● **DIRECTIONS**: Repeat the listing word for word. No pictures belong in the copy.

● **DATA PROVIDED**:
%%
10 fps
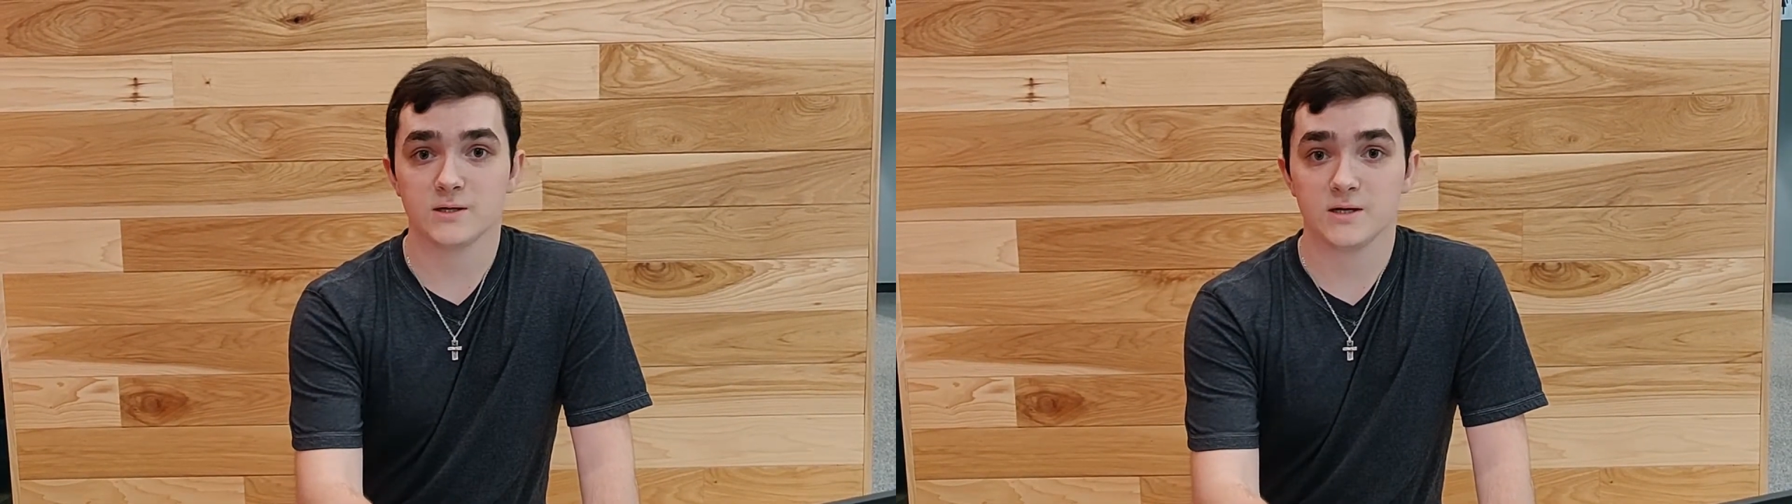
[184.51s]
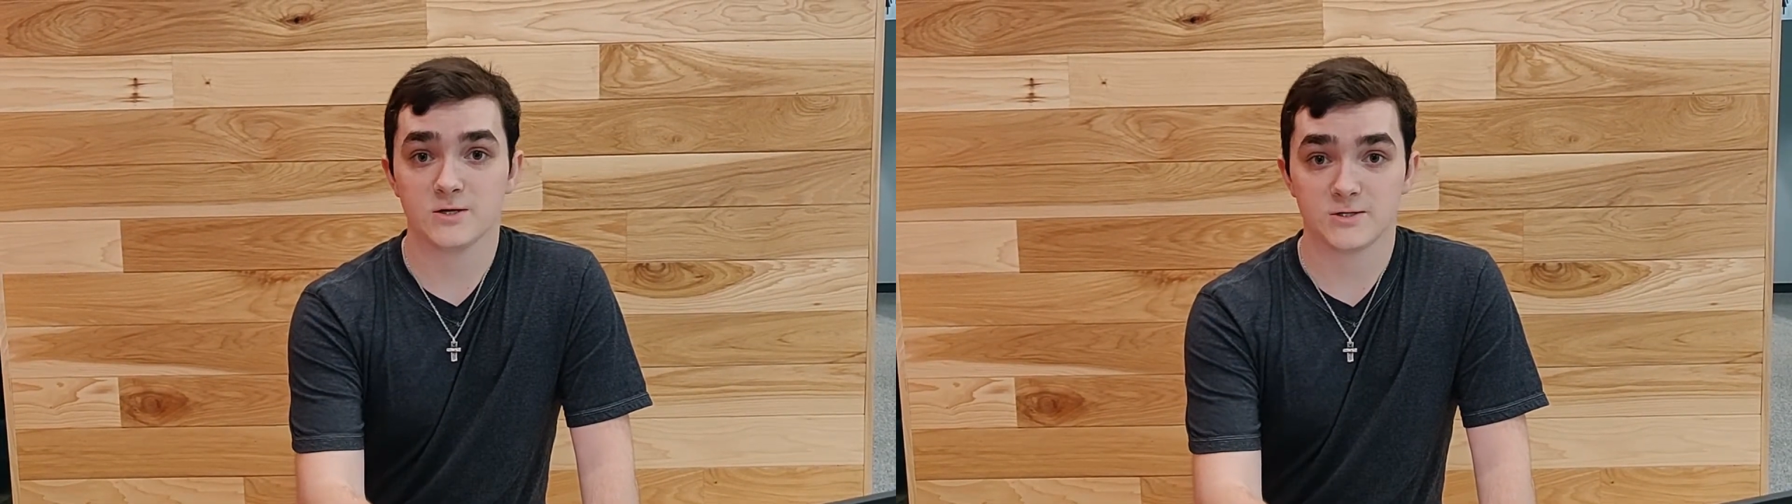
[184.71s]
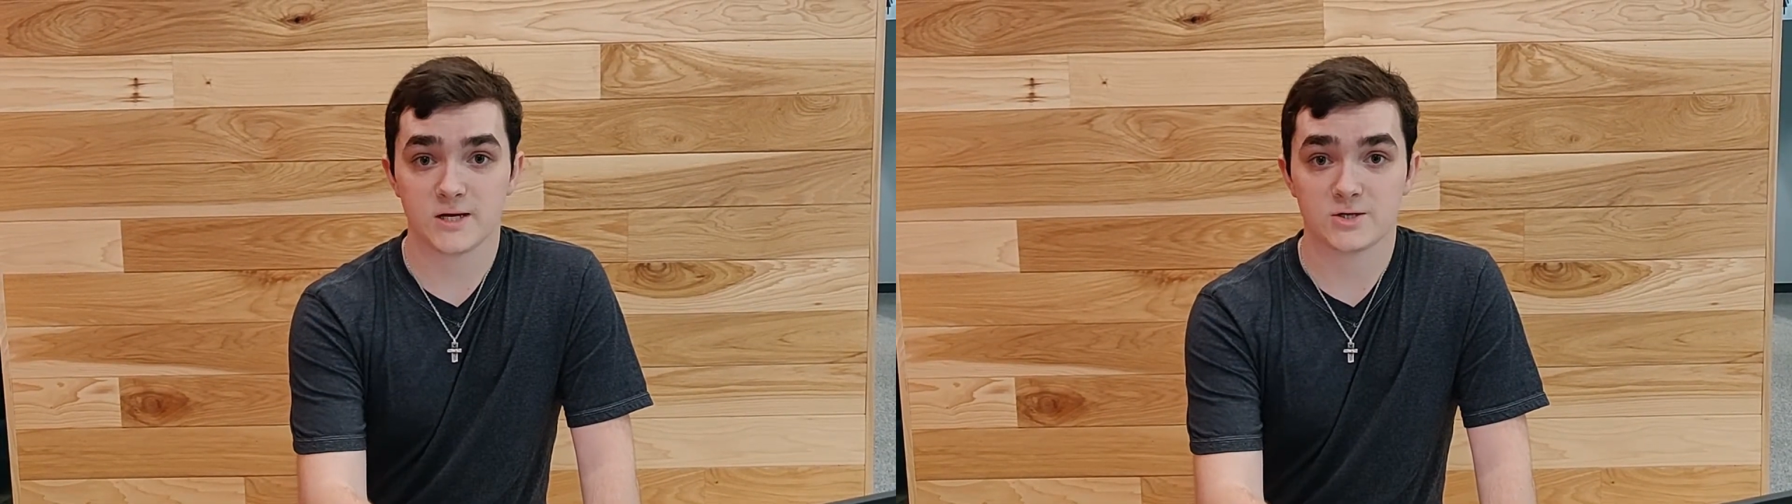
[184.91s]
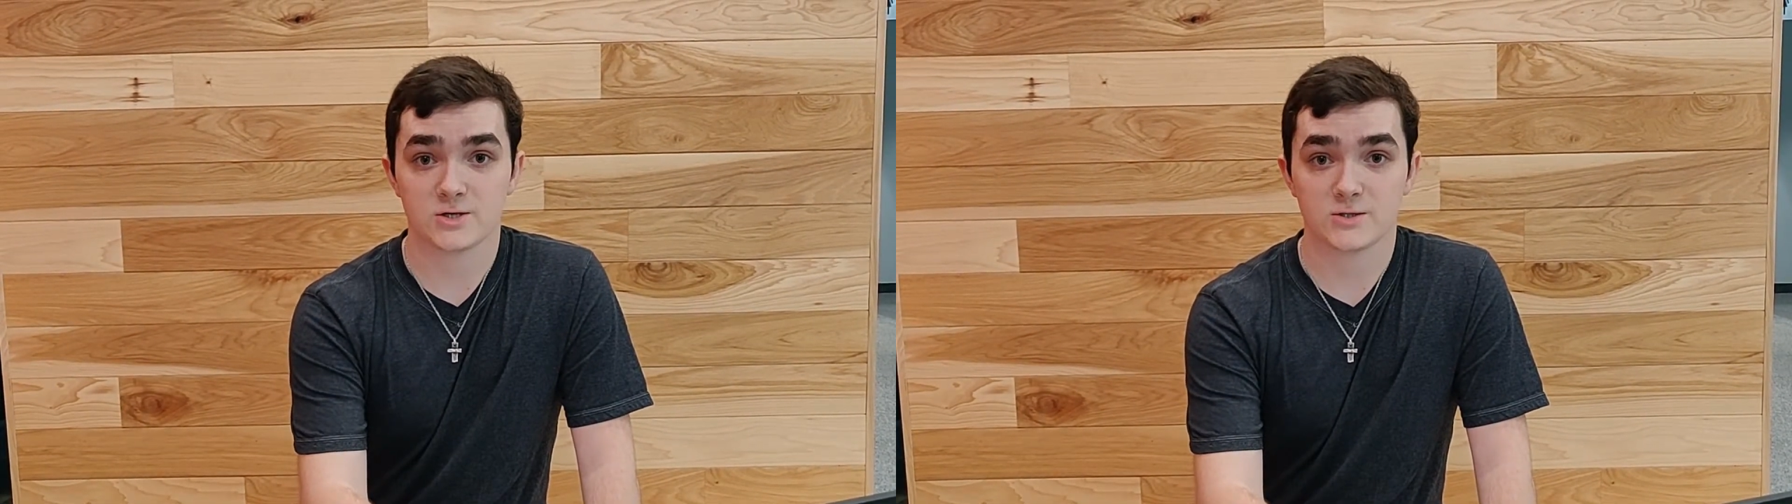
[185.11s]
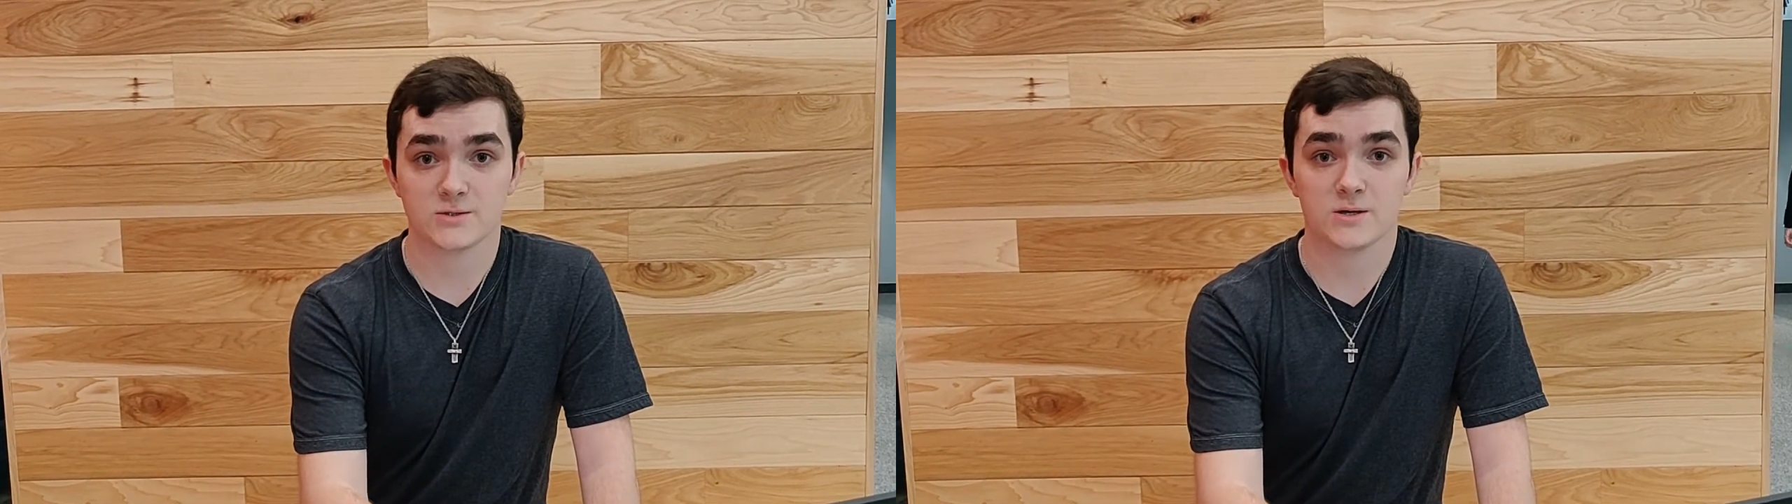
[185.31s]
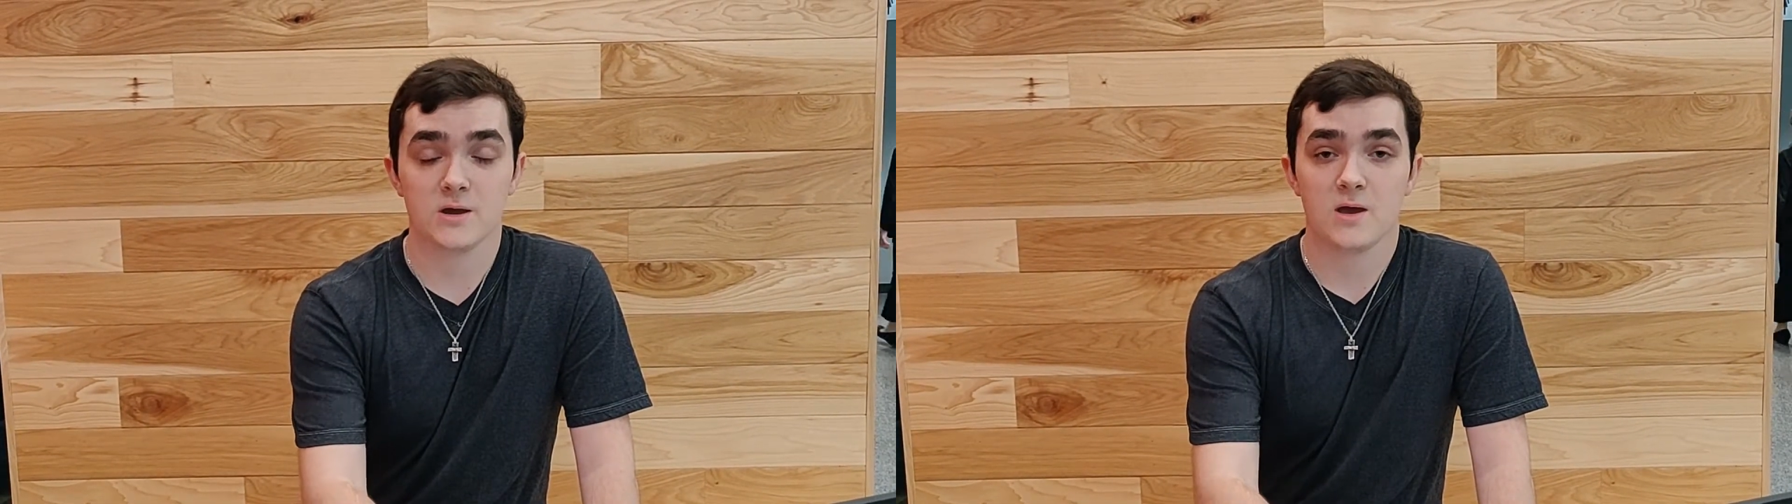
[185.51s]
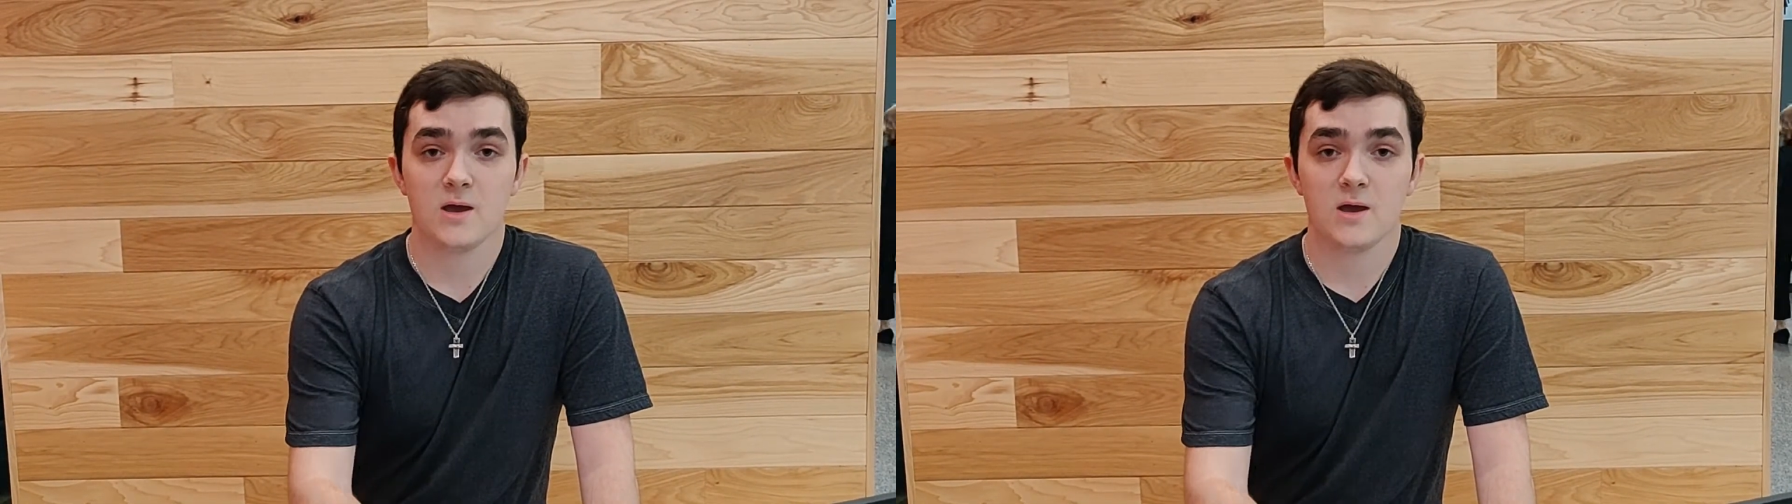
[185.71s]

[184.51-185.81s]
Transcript: intersections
%%
● **OUTPUT FOR THIS TASK**:
10 fps
[184.51s]
[184.71s]
[184.91s]
[185.11s]
[185.31s]
[185.51s]
[185.71s]

[184.51-185.81s]
Transcript: intersections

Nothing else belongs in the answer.